MACHINES

1. MACHINES Chapter 8, Sections 2

2. What is a machine? • a device that makes work easier by changing the size or direction of a force. • Imagine trying to change a tire without a jack or tire iron • Everyday machines: • Wheel chair • Chopsticks • Scissors

3. Work and Machines • Work Input: the work that you do on a machine • You apply an input force through a distance on a machine. • Work Output: the work done by the machine • The machine applies an output force through a distance • Example: We use a can opener to help open a jar. What is the input? What is the output?

4. Why do machines make work easier? • Work output is ALWAYS less than work input. • Machines do not make work less, just EASIER. • Machines allow force to be applied over a greater distance, which means less force is needed to do the same work. • EX: when loading something into a truck. If you push it up a ramp it will be easier. You need less force but must go a farther distance.

5. Why is work output always less than work input? • All machines have moving parts that create friction as they move. • SO: some work input always goes into overcoming friction in the machine therefore reducing the work output.

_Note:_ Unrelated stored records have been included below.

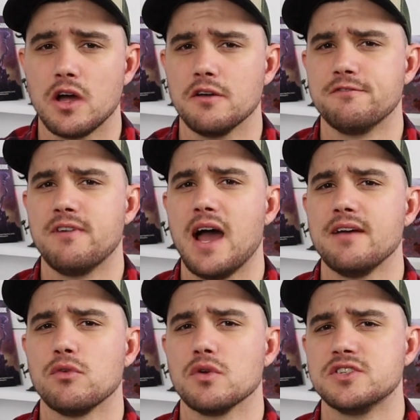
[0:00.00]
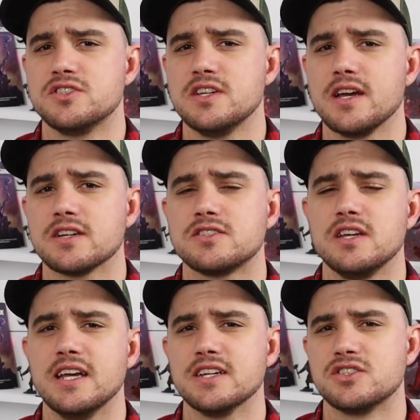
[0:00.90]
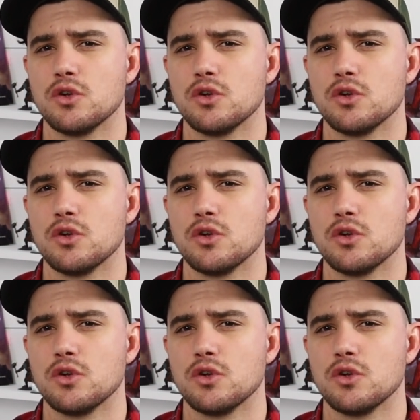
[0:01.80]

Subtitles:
On a 5 or a 6, he gets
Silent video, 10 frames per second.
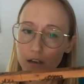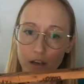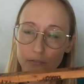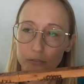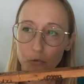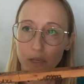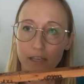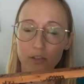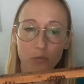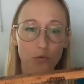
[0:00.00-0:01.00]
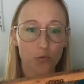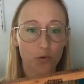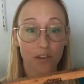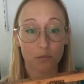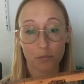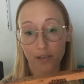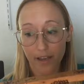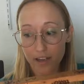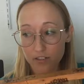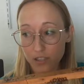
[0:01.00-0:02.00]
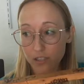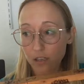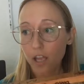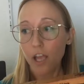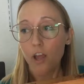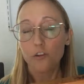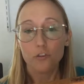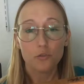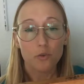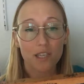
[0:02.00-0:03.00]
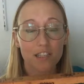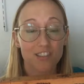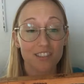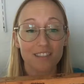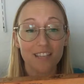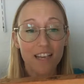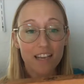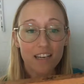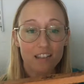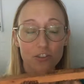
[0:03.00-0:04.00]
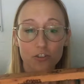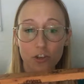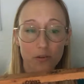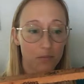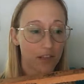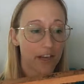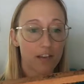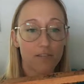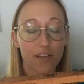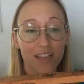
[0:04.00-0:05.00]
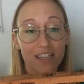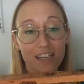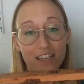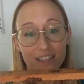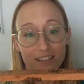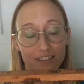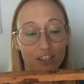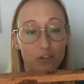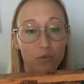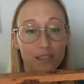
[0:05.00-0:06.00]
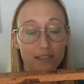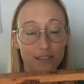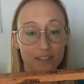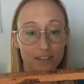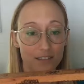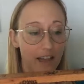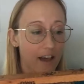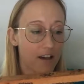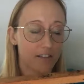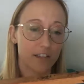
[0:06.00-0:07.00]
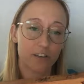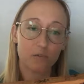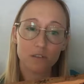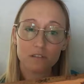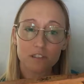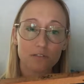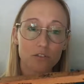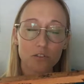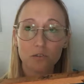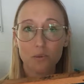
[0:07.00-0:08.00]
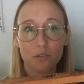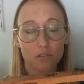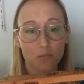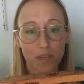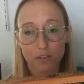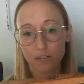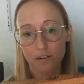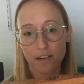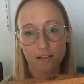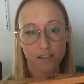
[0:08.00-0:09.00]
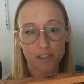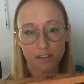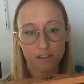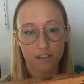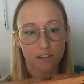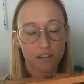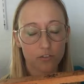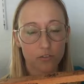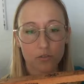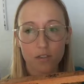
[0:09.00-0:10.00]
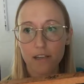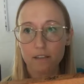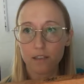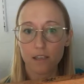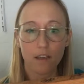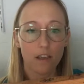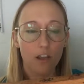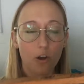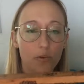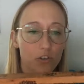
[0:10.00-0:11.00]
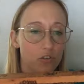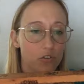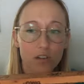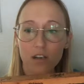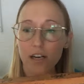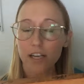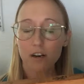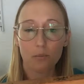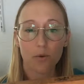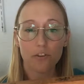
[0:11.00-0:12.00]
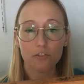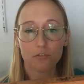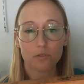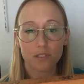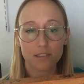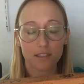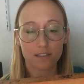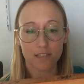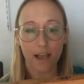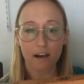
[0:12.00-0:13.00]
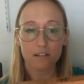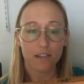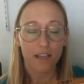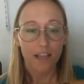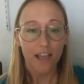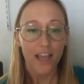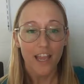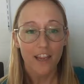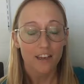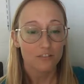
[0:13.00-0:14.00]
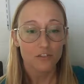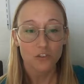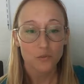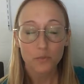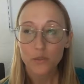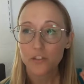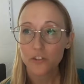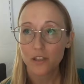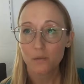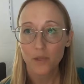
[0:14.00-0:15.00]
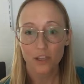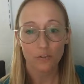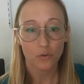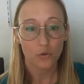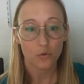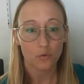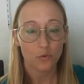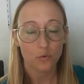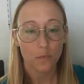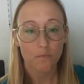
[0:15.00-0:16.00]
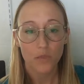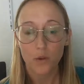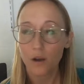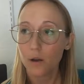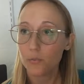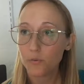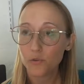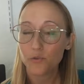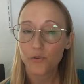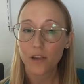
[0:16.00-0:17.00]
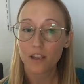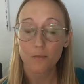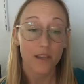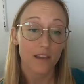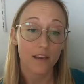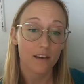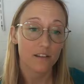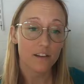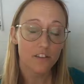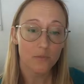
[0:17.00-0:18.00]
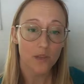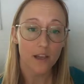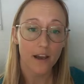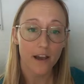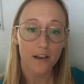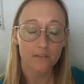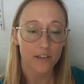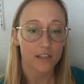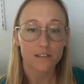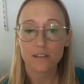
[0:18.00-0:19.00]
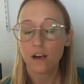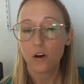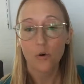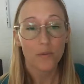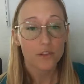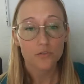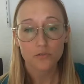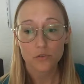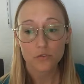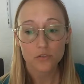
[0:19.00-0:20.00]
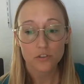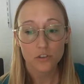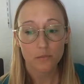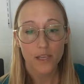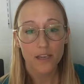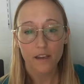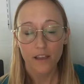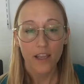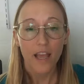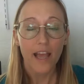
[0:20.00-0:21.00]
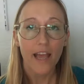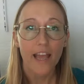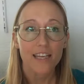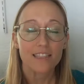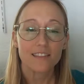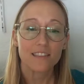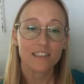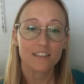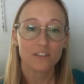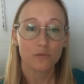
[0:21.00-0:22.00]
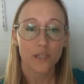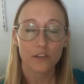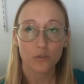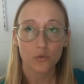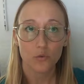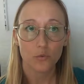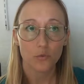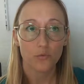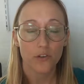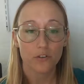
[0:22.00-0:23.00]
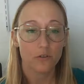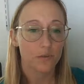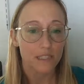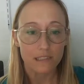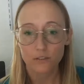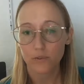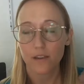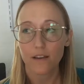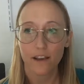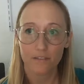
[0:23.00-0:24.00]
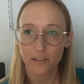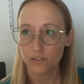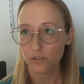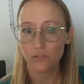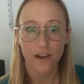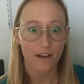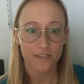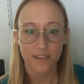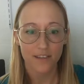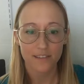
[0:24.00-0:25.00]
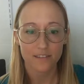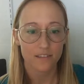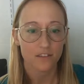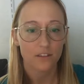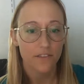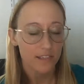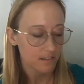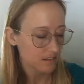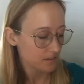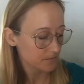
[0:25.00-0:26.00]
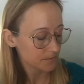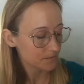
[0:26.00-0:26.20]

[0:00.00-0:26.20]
a few days before they would be hatching, you can just take a sharp knife and cut the queen cells out. Now, you want to leave a little bit of space around it, not cut too tightly, but you could cut a bunch of queen cells out and just push them into a brood frame in another beehive, like a whole bunch of nukes you could make. And it's an easy way to rear queens without having to graft eggs and all that stuff.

6. What is the relationship between force and distance in a machine? • Machines change the size and/or direction of the input force. BUT the same work is done with or without the machine. • When using a machine… • Force or distance will increase but NOT both. • Figure 3, p.218 • In the ramp example, the force needed to move the box decreases but the distance it needs to move increases

7. Mechanical Advantage • The number of times the machine multiplies the force. • Compares input and output force • MA = output force / input force • MA > 1 means the machine makes lifting or moving a heavy object easier. • MA < 1 means the machine can still help, it just reduces the output force.

8. Mechanical Efficiency • A comparison of a machines work output to its work input. • ***the less work a machine must do to overcome friction, the more efficient it is. • ME = (work output/work input) x 100 • Your answer will be a precentage • Ideal efficiency would be 100% • However due to friction this cannot be done. • What can be done to REDUCE friction? • Use lubricants such as oil or grease

9. Work Input = Fi x Di Work Ouput = Fo x Do Effort Force = 800 N 2000 N 3 meters 1 meter

10. Calculating Advantage and Efficiency • Efficiency = (Work Output/Work Input) x 100 • E = (2000/2400) x 100 • E = 0.83 x 100 • E = 83.3 % • Mechanical Advantage = Force Output/Force Input • MA = 2000N/800 N • MA = 2.5

11. Types of Simple MachinesChapter 8, Section 3 Lever Pulley Wheel and Axle Inclined Plane Wedge

12. Machines Help us in 3 Ways The machine may: Multiply the input force by increasing the input distance Meaning you use less force but more distance – the machine uses more force and less distance Multiply the input distance by increasing the input force Meaning you use more force and less distance – the machine uses less force and more distance Change the direction of the input force

13. The Pulley • A machine that consists of a grooved wheel that holds a rope or cable. • A load is attached to one end of the rope, an input force applied to the other end.

14. Fixed Pulley • This pulley is attached to something that does not move. • It changes the direction of the input force. • Pulling down on the rope pulls the load up.

15. Movable Pulley • This pulley is attached to the object being moved. • It does NOT change the direction of the force • It increases force by increasing the distance the work is done over.

16. Block and Tackle Pulley • When a fixed pulley and a moveable pulley are used together. • The mechanical advantage depends on the number of rope segments.

17. Wheel and Axle • Consists of two circular objects of different sizes • MA = radius of wheel / radius of axle • MA >1 means the radius of the wheel is larger than the axle. • Multiplies input force!

18. Inclined Plane • straight, slanted surface that helps us to do work. • Multiplies input force by spreading the work over a greater distance! • MA = length of ramp / height of ramp • The greater the ratio the greater the mechanical advantage

19. The Wedge • A type of inclined plane. • Consists of a pair of inclined planes that move. • Applies an output force that is greater than the input force, but the input force is over a greater distance.

20. Screw • An inclined plane wrapped around a cylinder. • Applies a small input force over a long input distance. • This increases output force but decreases distance.

21. The Lever • A simple machine that consists of a bar that pivots at a FIXED point, called a fulcrum. • There are 3 types…

22. 1st Class Lever • The fulcrum is between the input force (you) and the load (the work to be done) • This lever changes the direction of the input force • It may also increase force OR distance depending on the location of the fulcrum. Effort Load Fulcrum

23. 2nd Class Lever • The load is between the fulcrum and the input force. • This lever does NOT change the direction of the input force. • Allows you to apply less force over a longer distance. • Multiplies input force! Effort Load Fulcrum

24. 3rd Class Lever • The input force is between the fulcrum and the load. • Does NOT change the direction of the input force or increase the size of the input force. • Allows for a small input distance but a large output distance. • Reduces input force in exchange for a greater output distance. Load Effort Fulcrum

25. Compound Machine • A machine made up of two or more simple machines.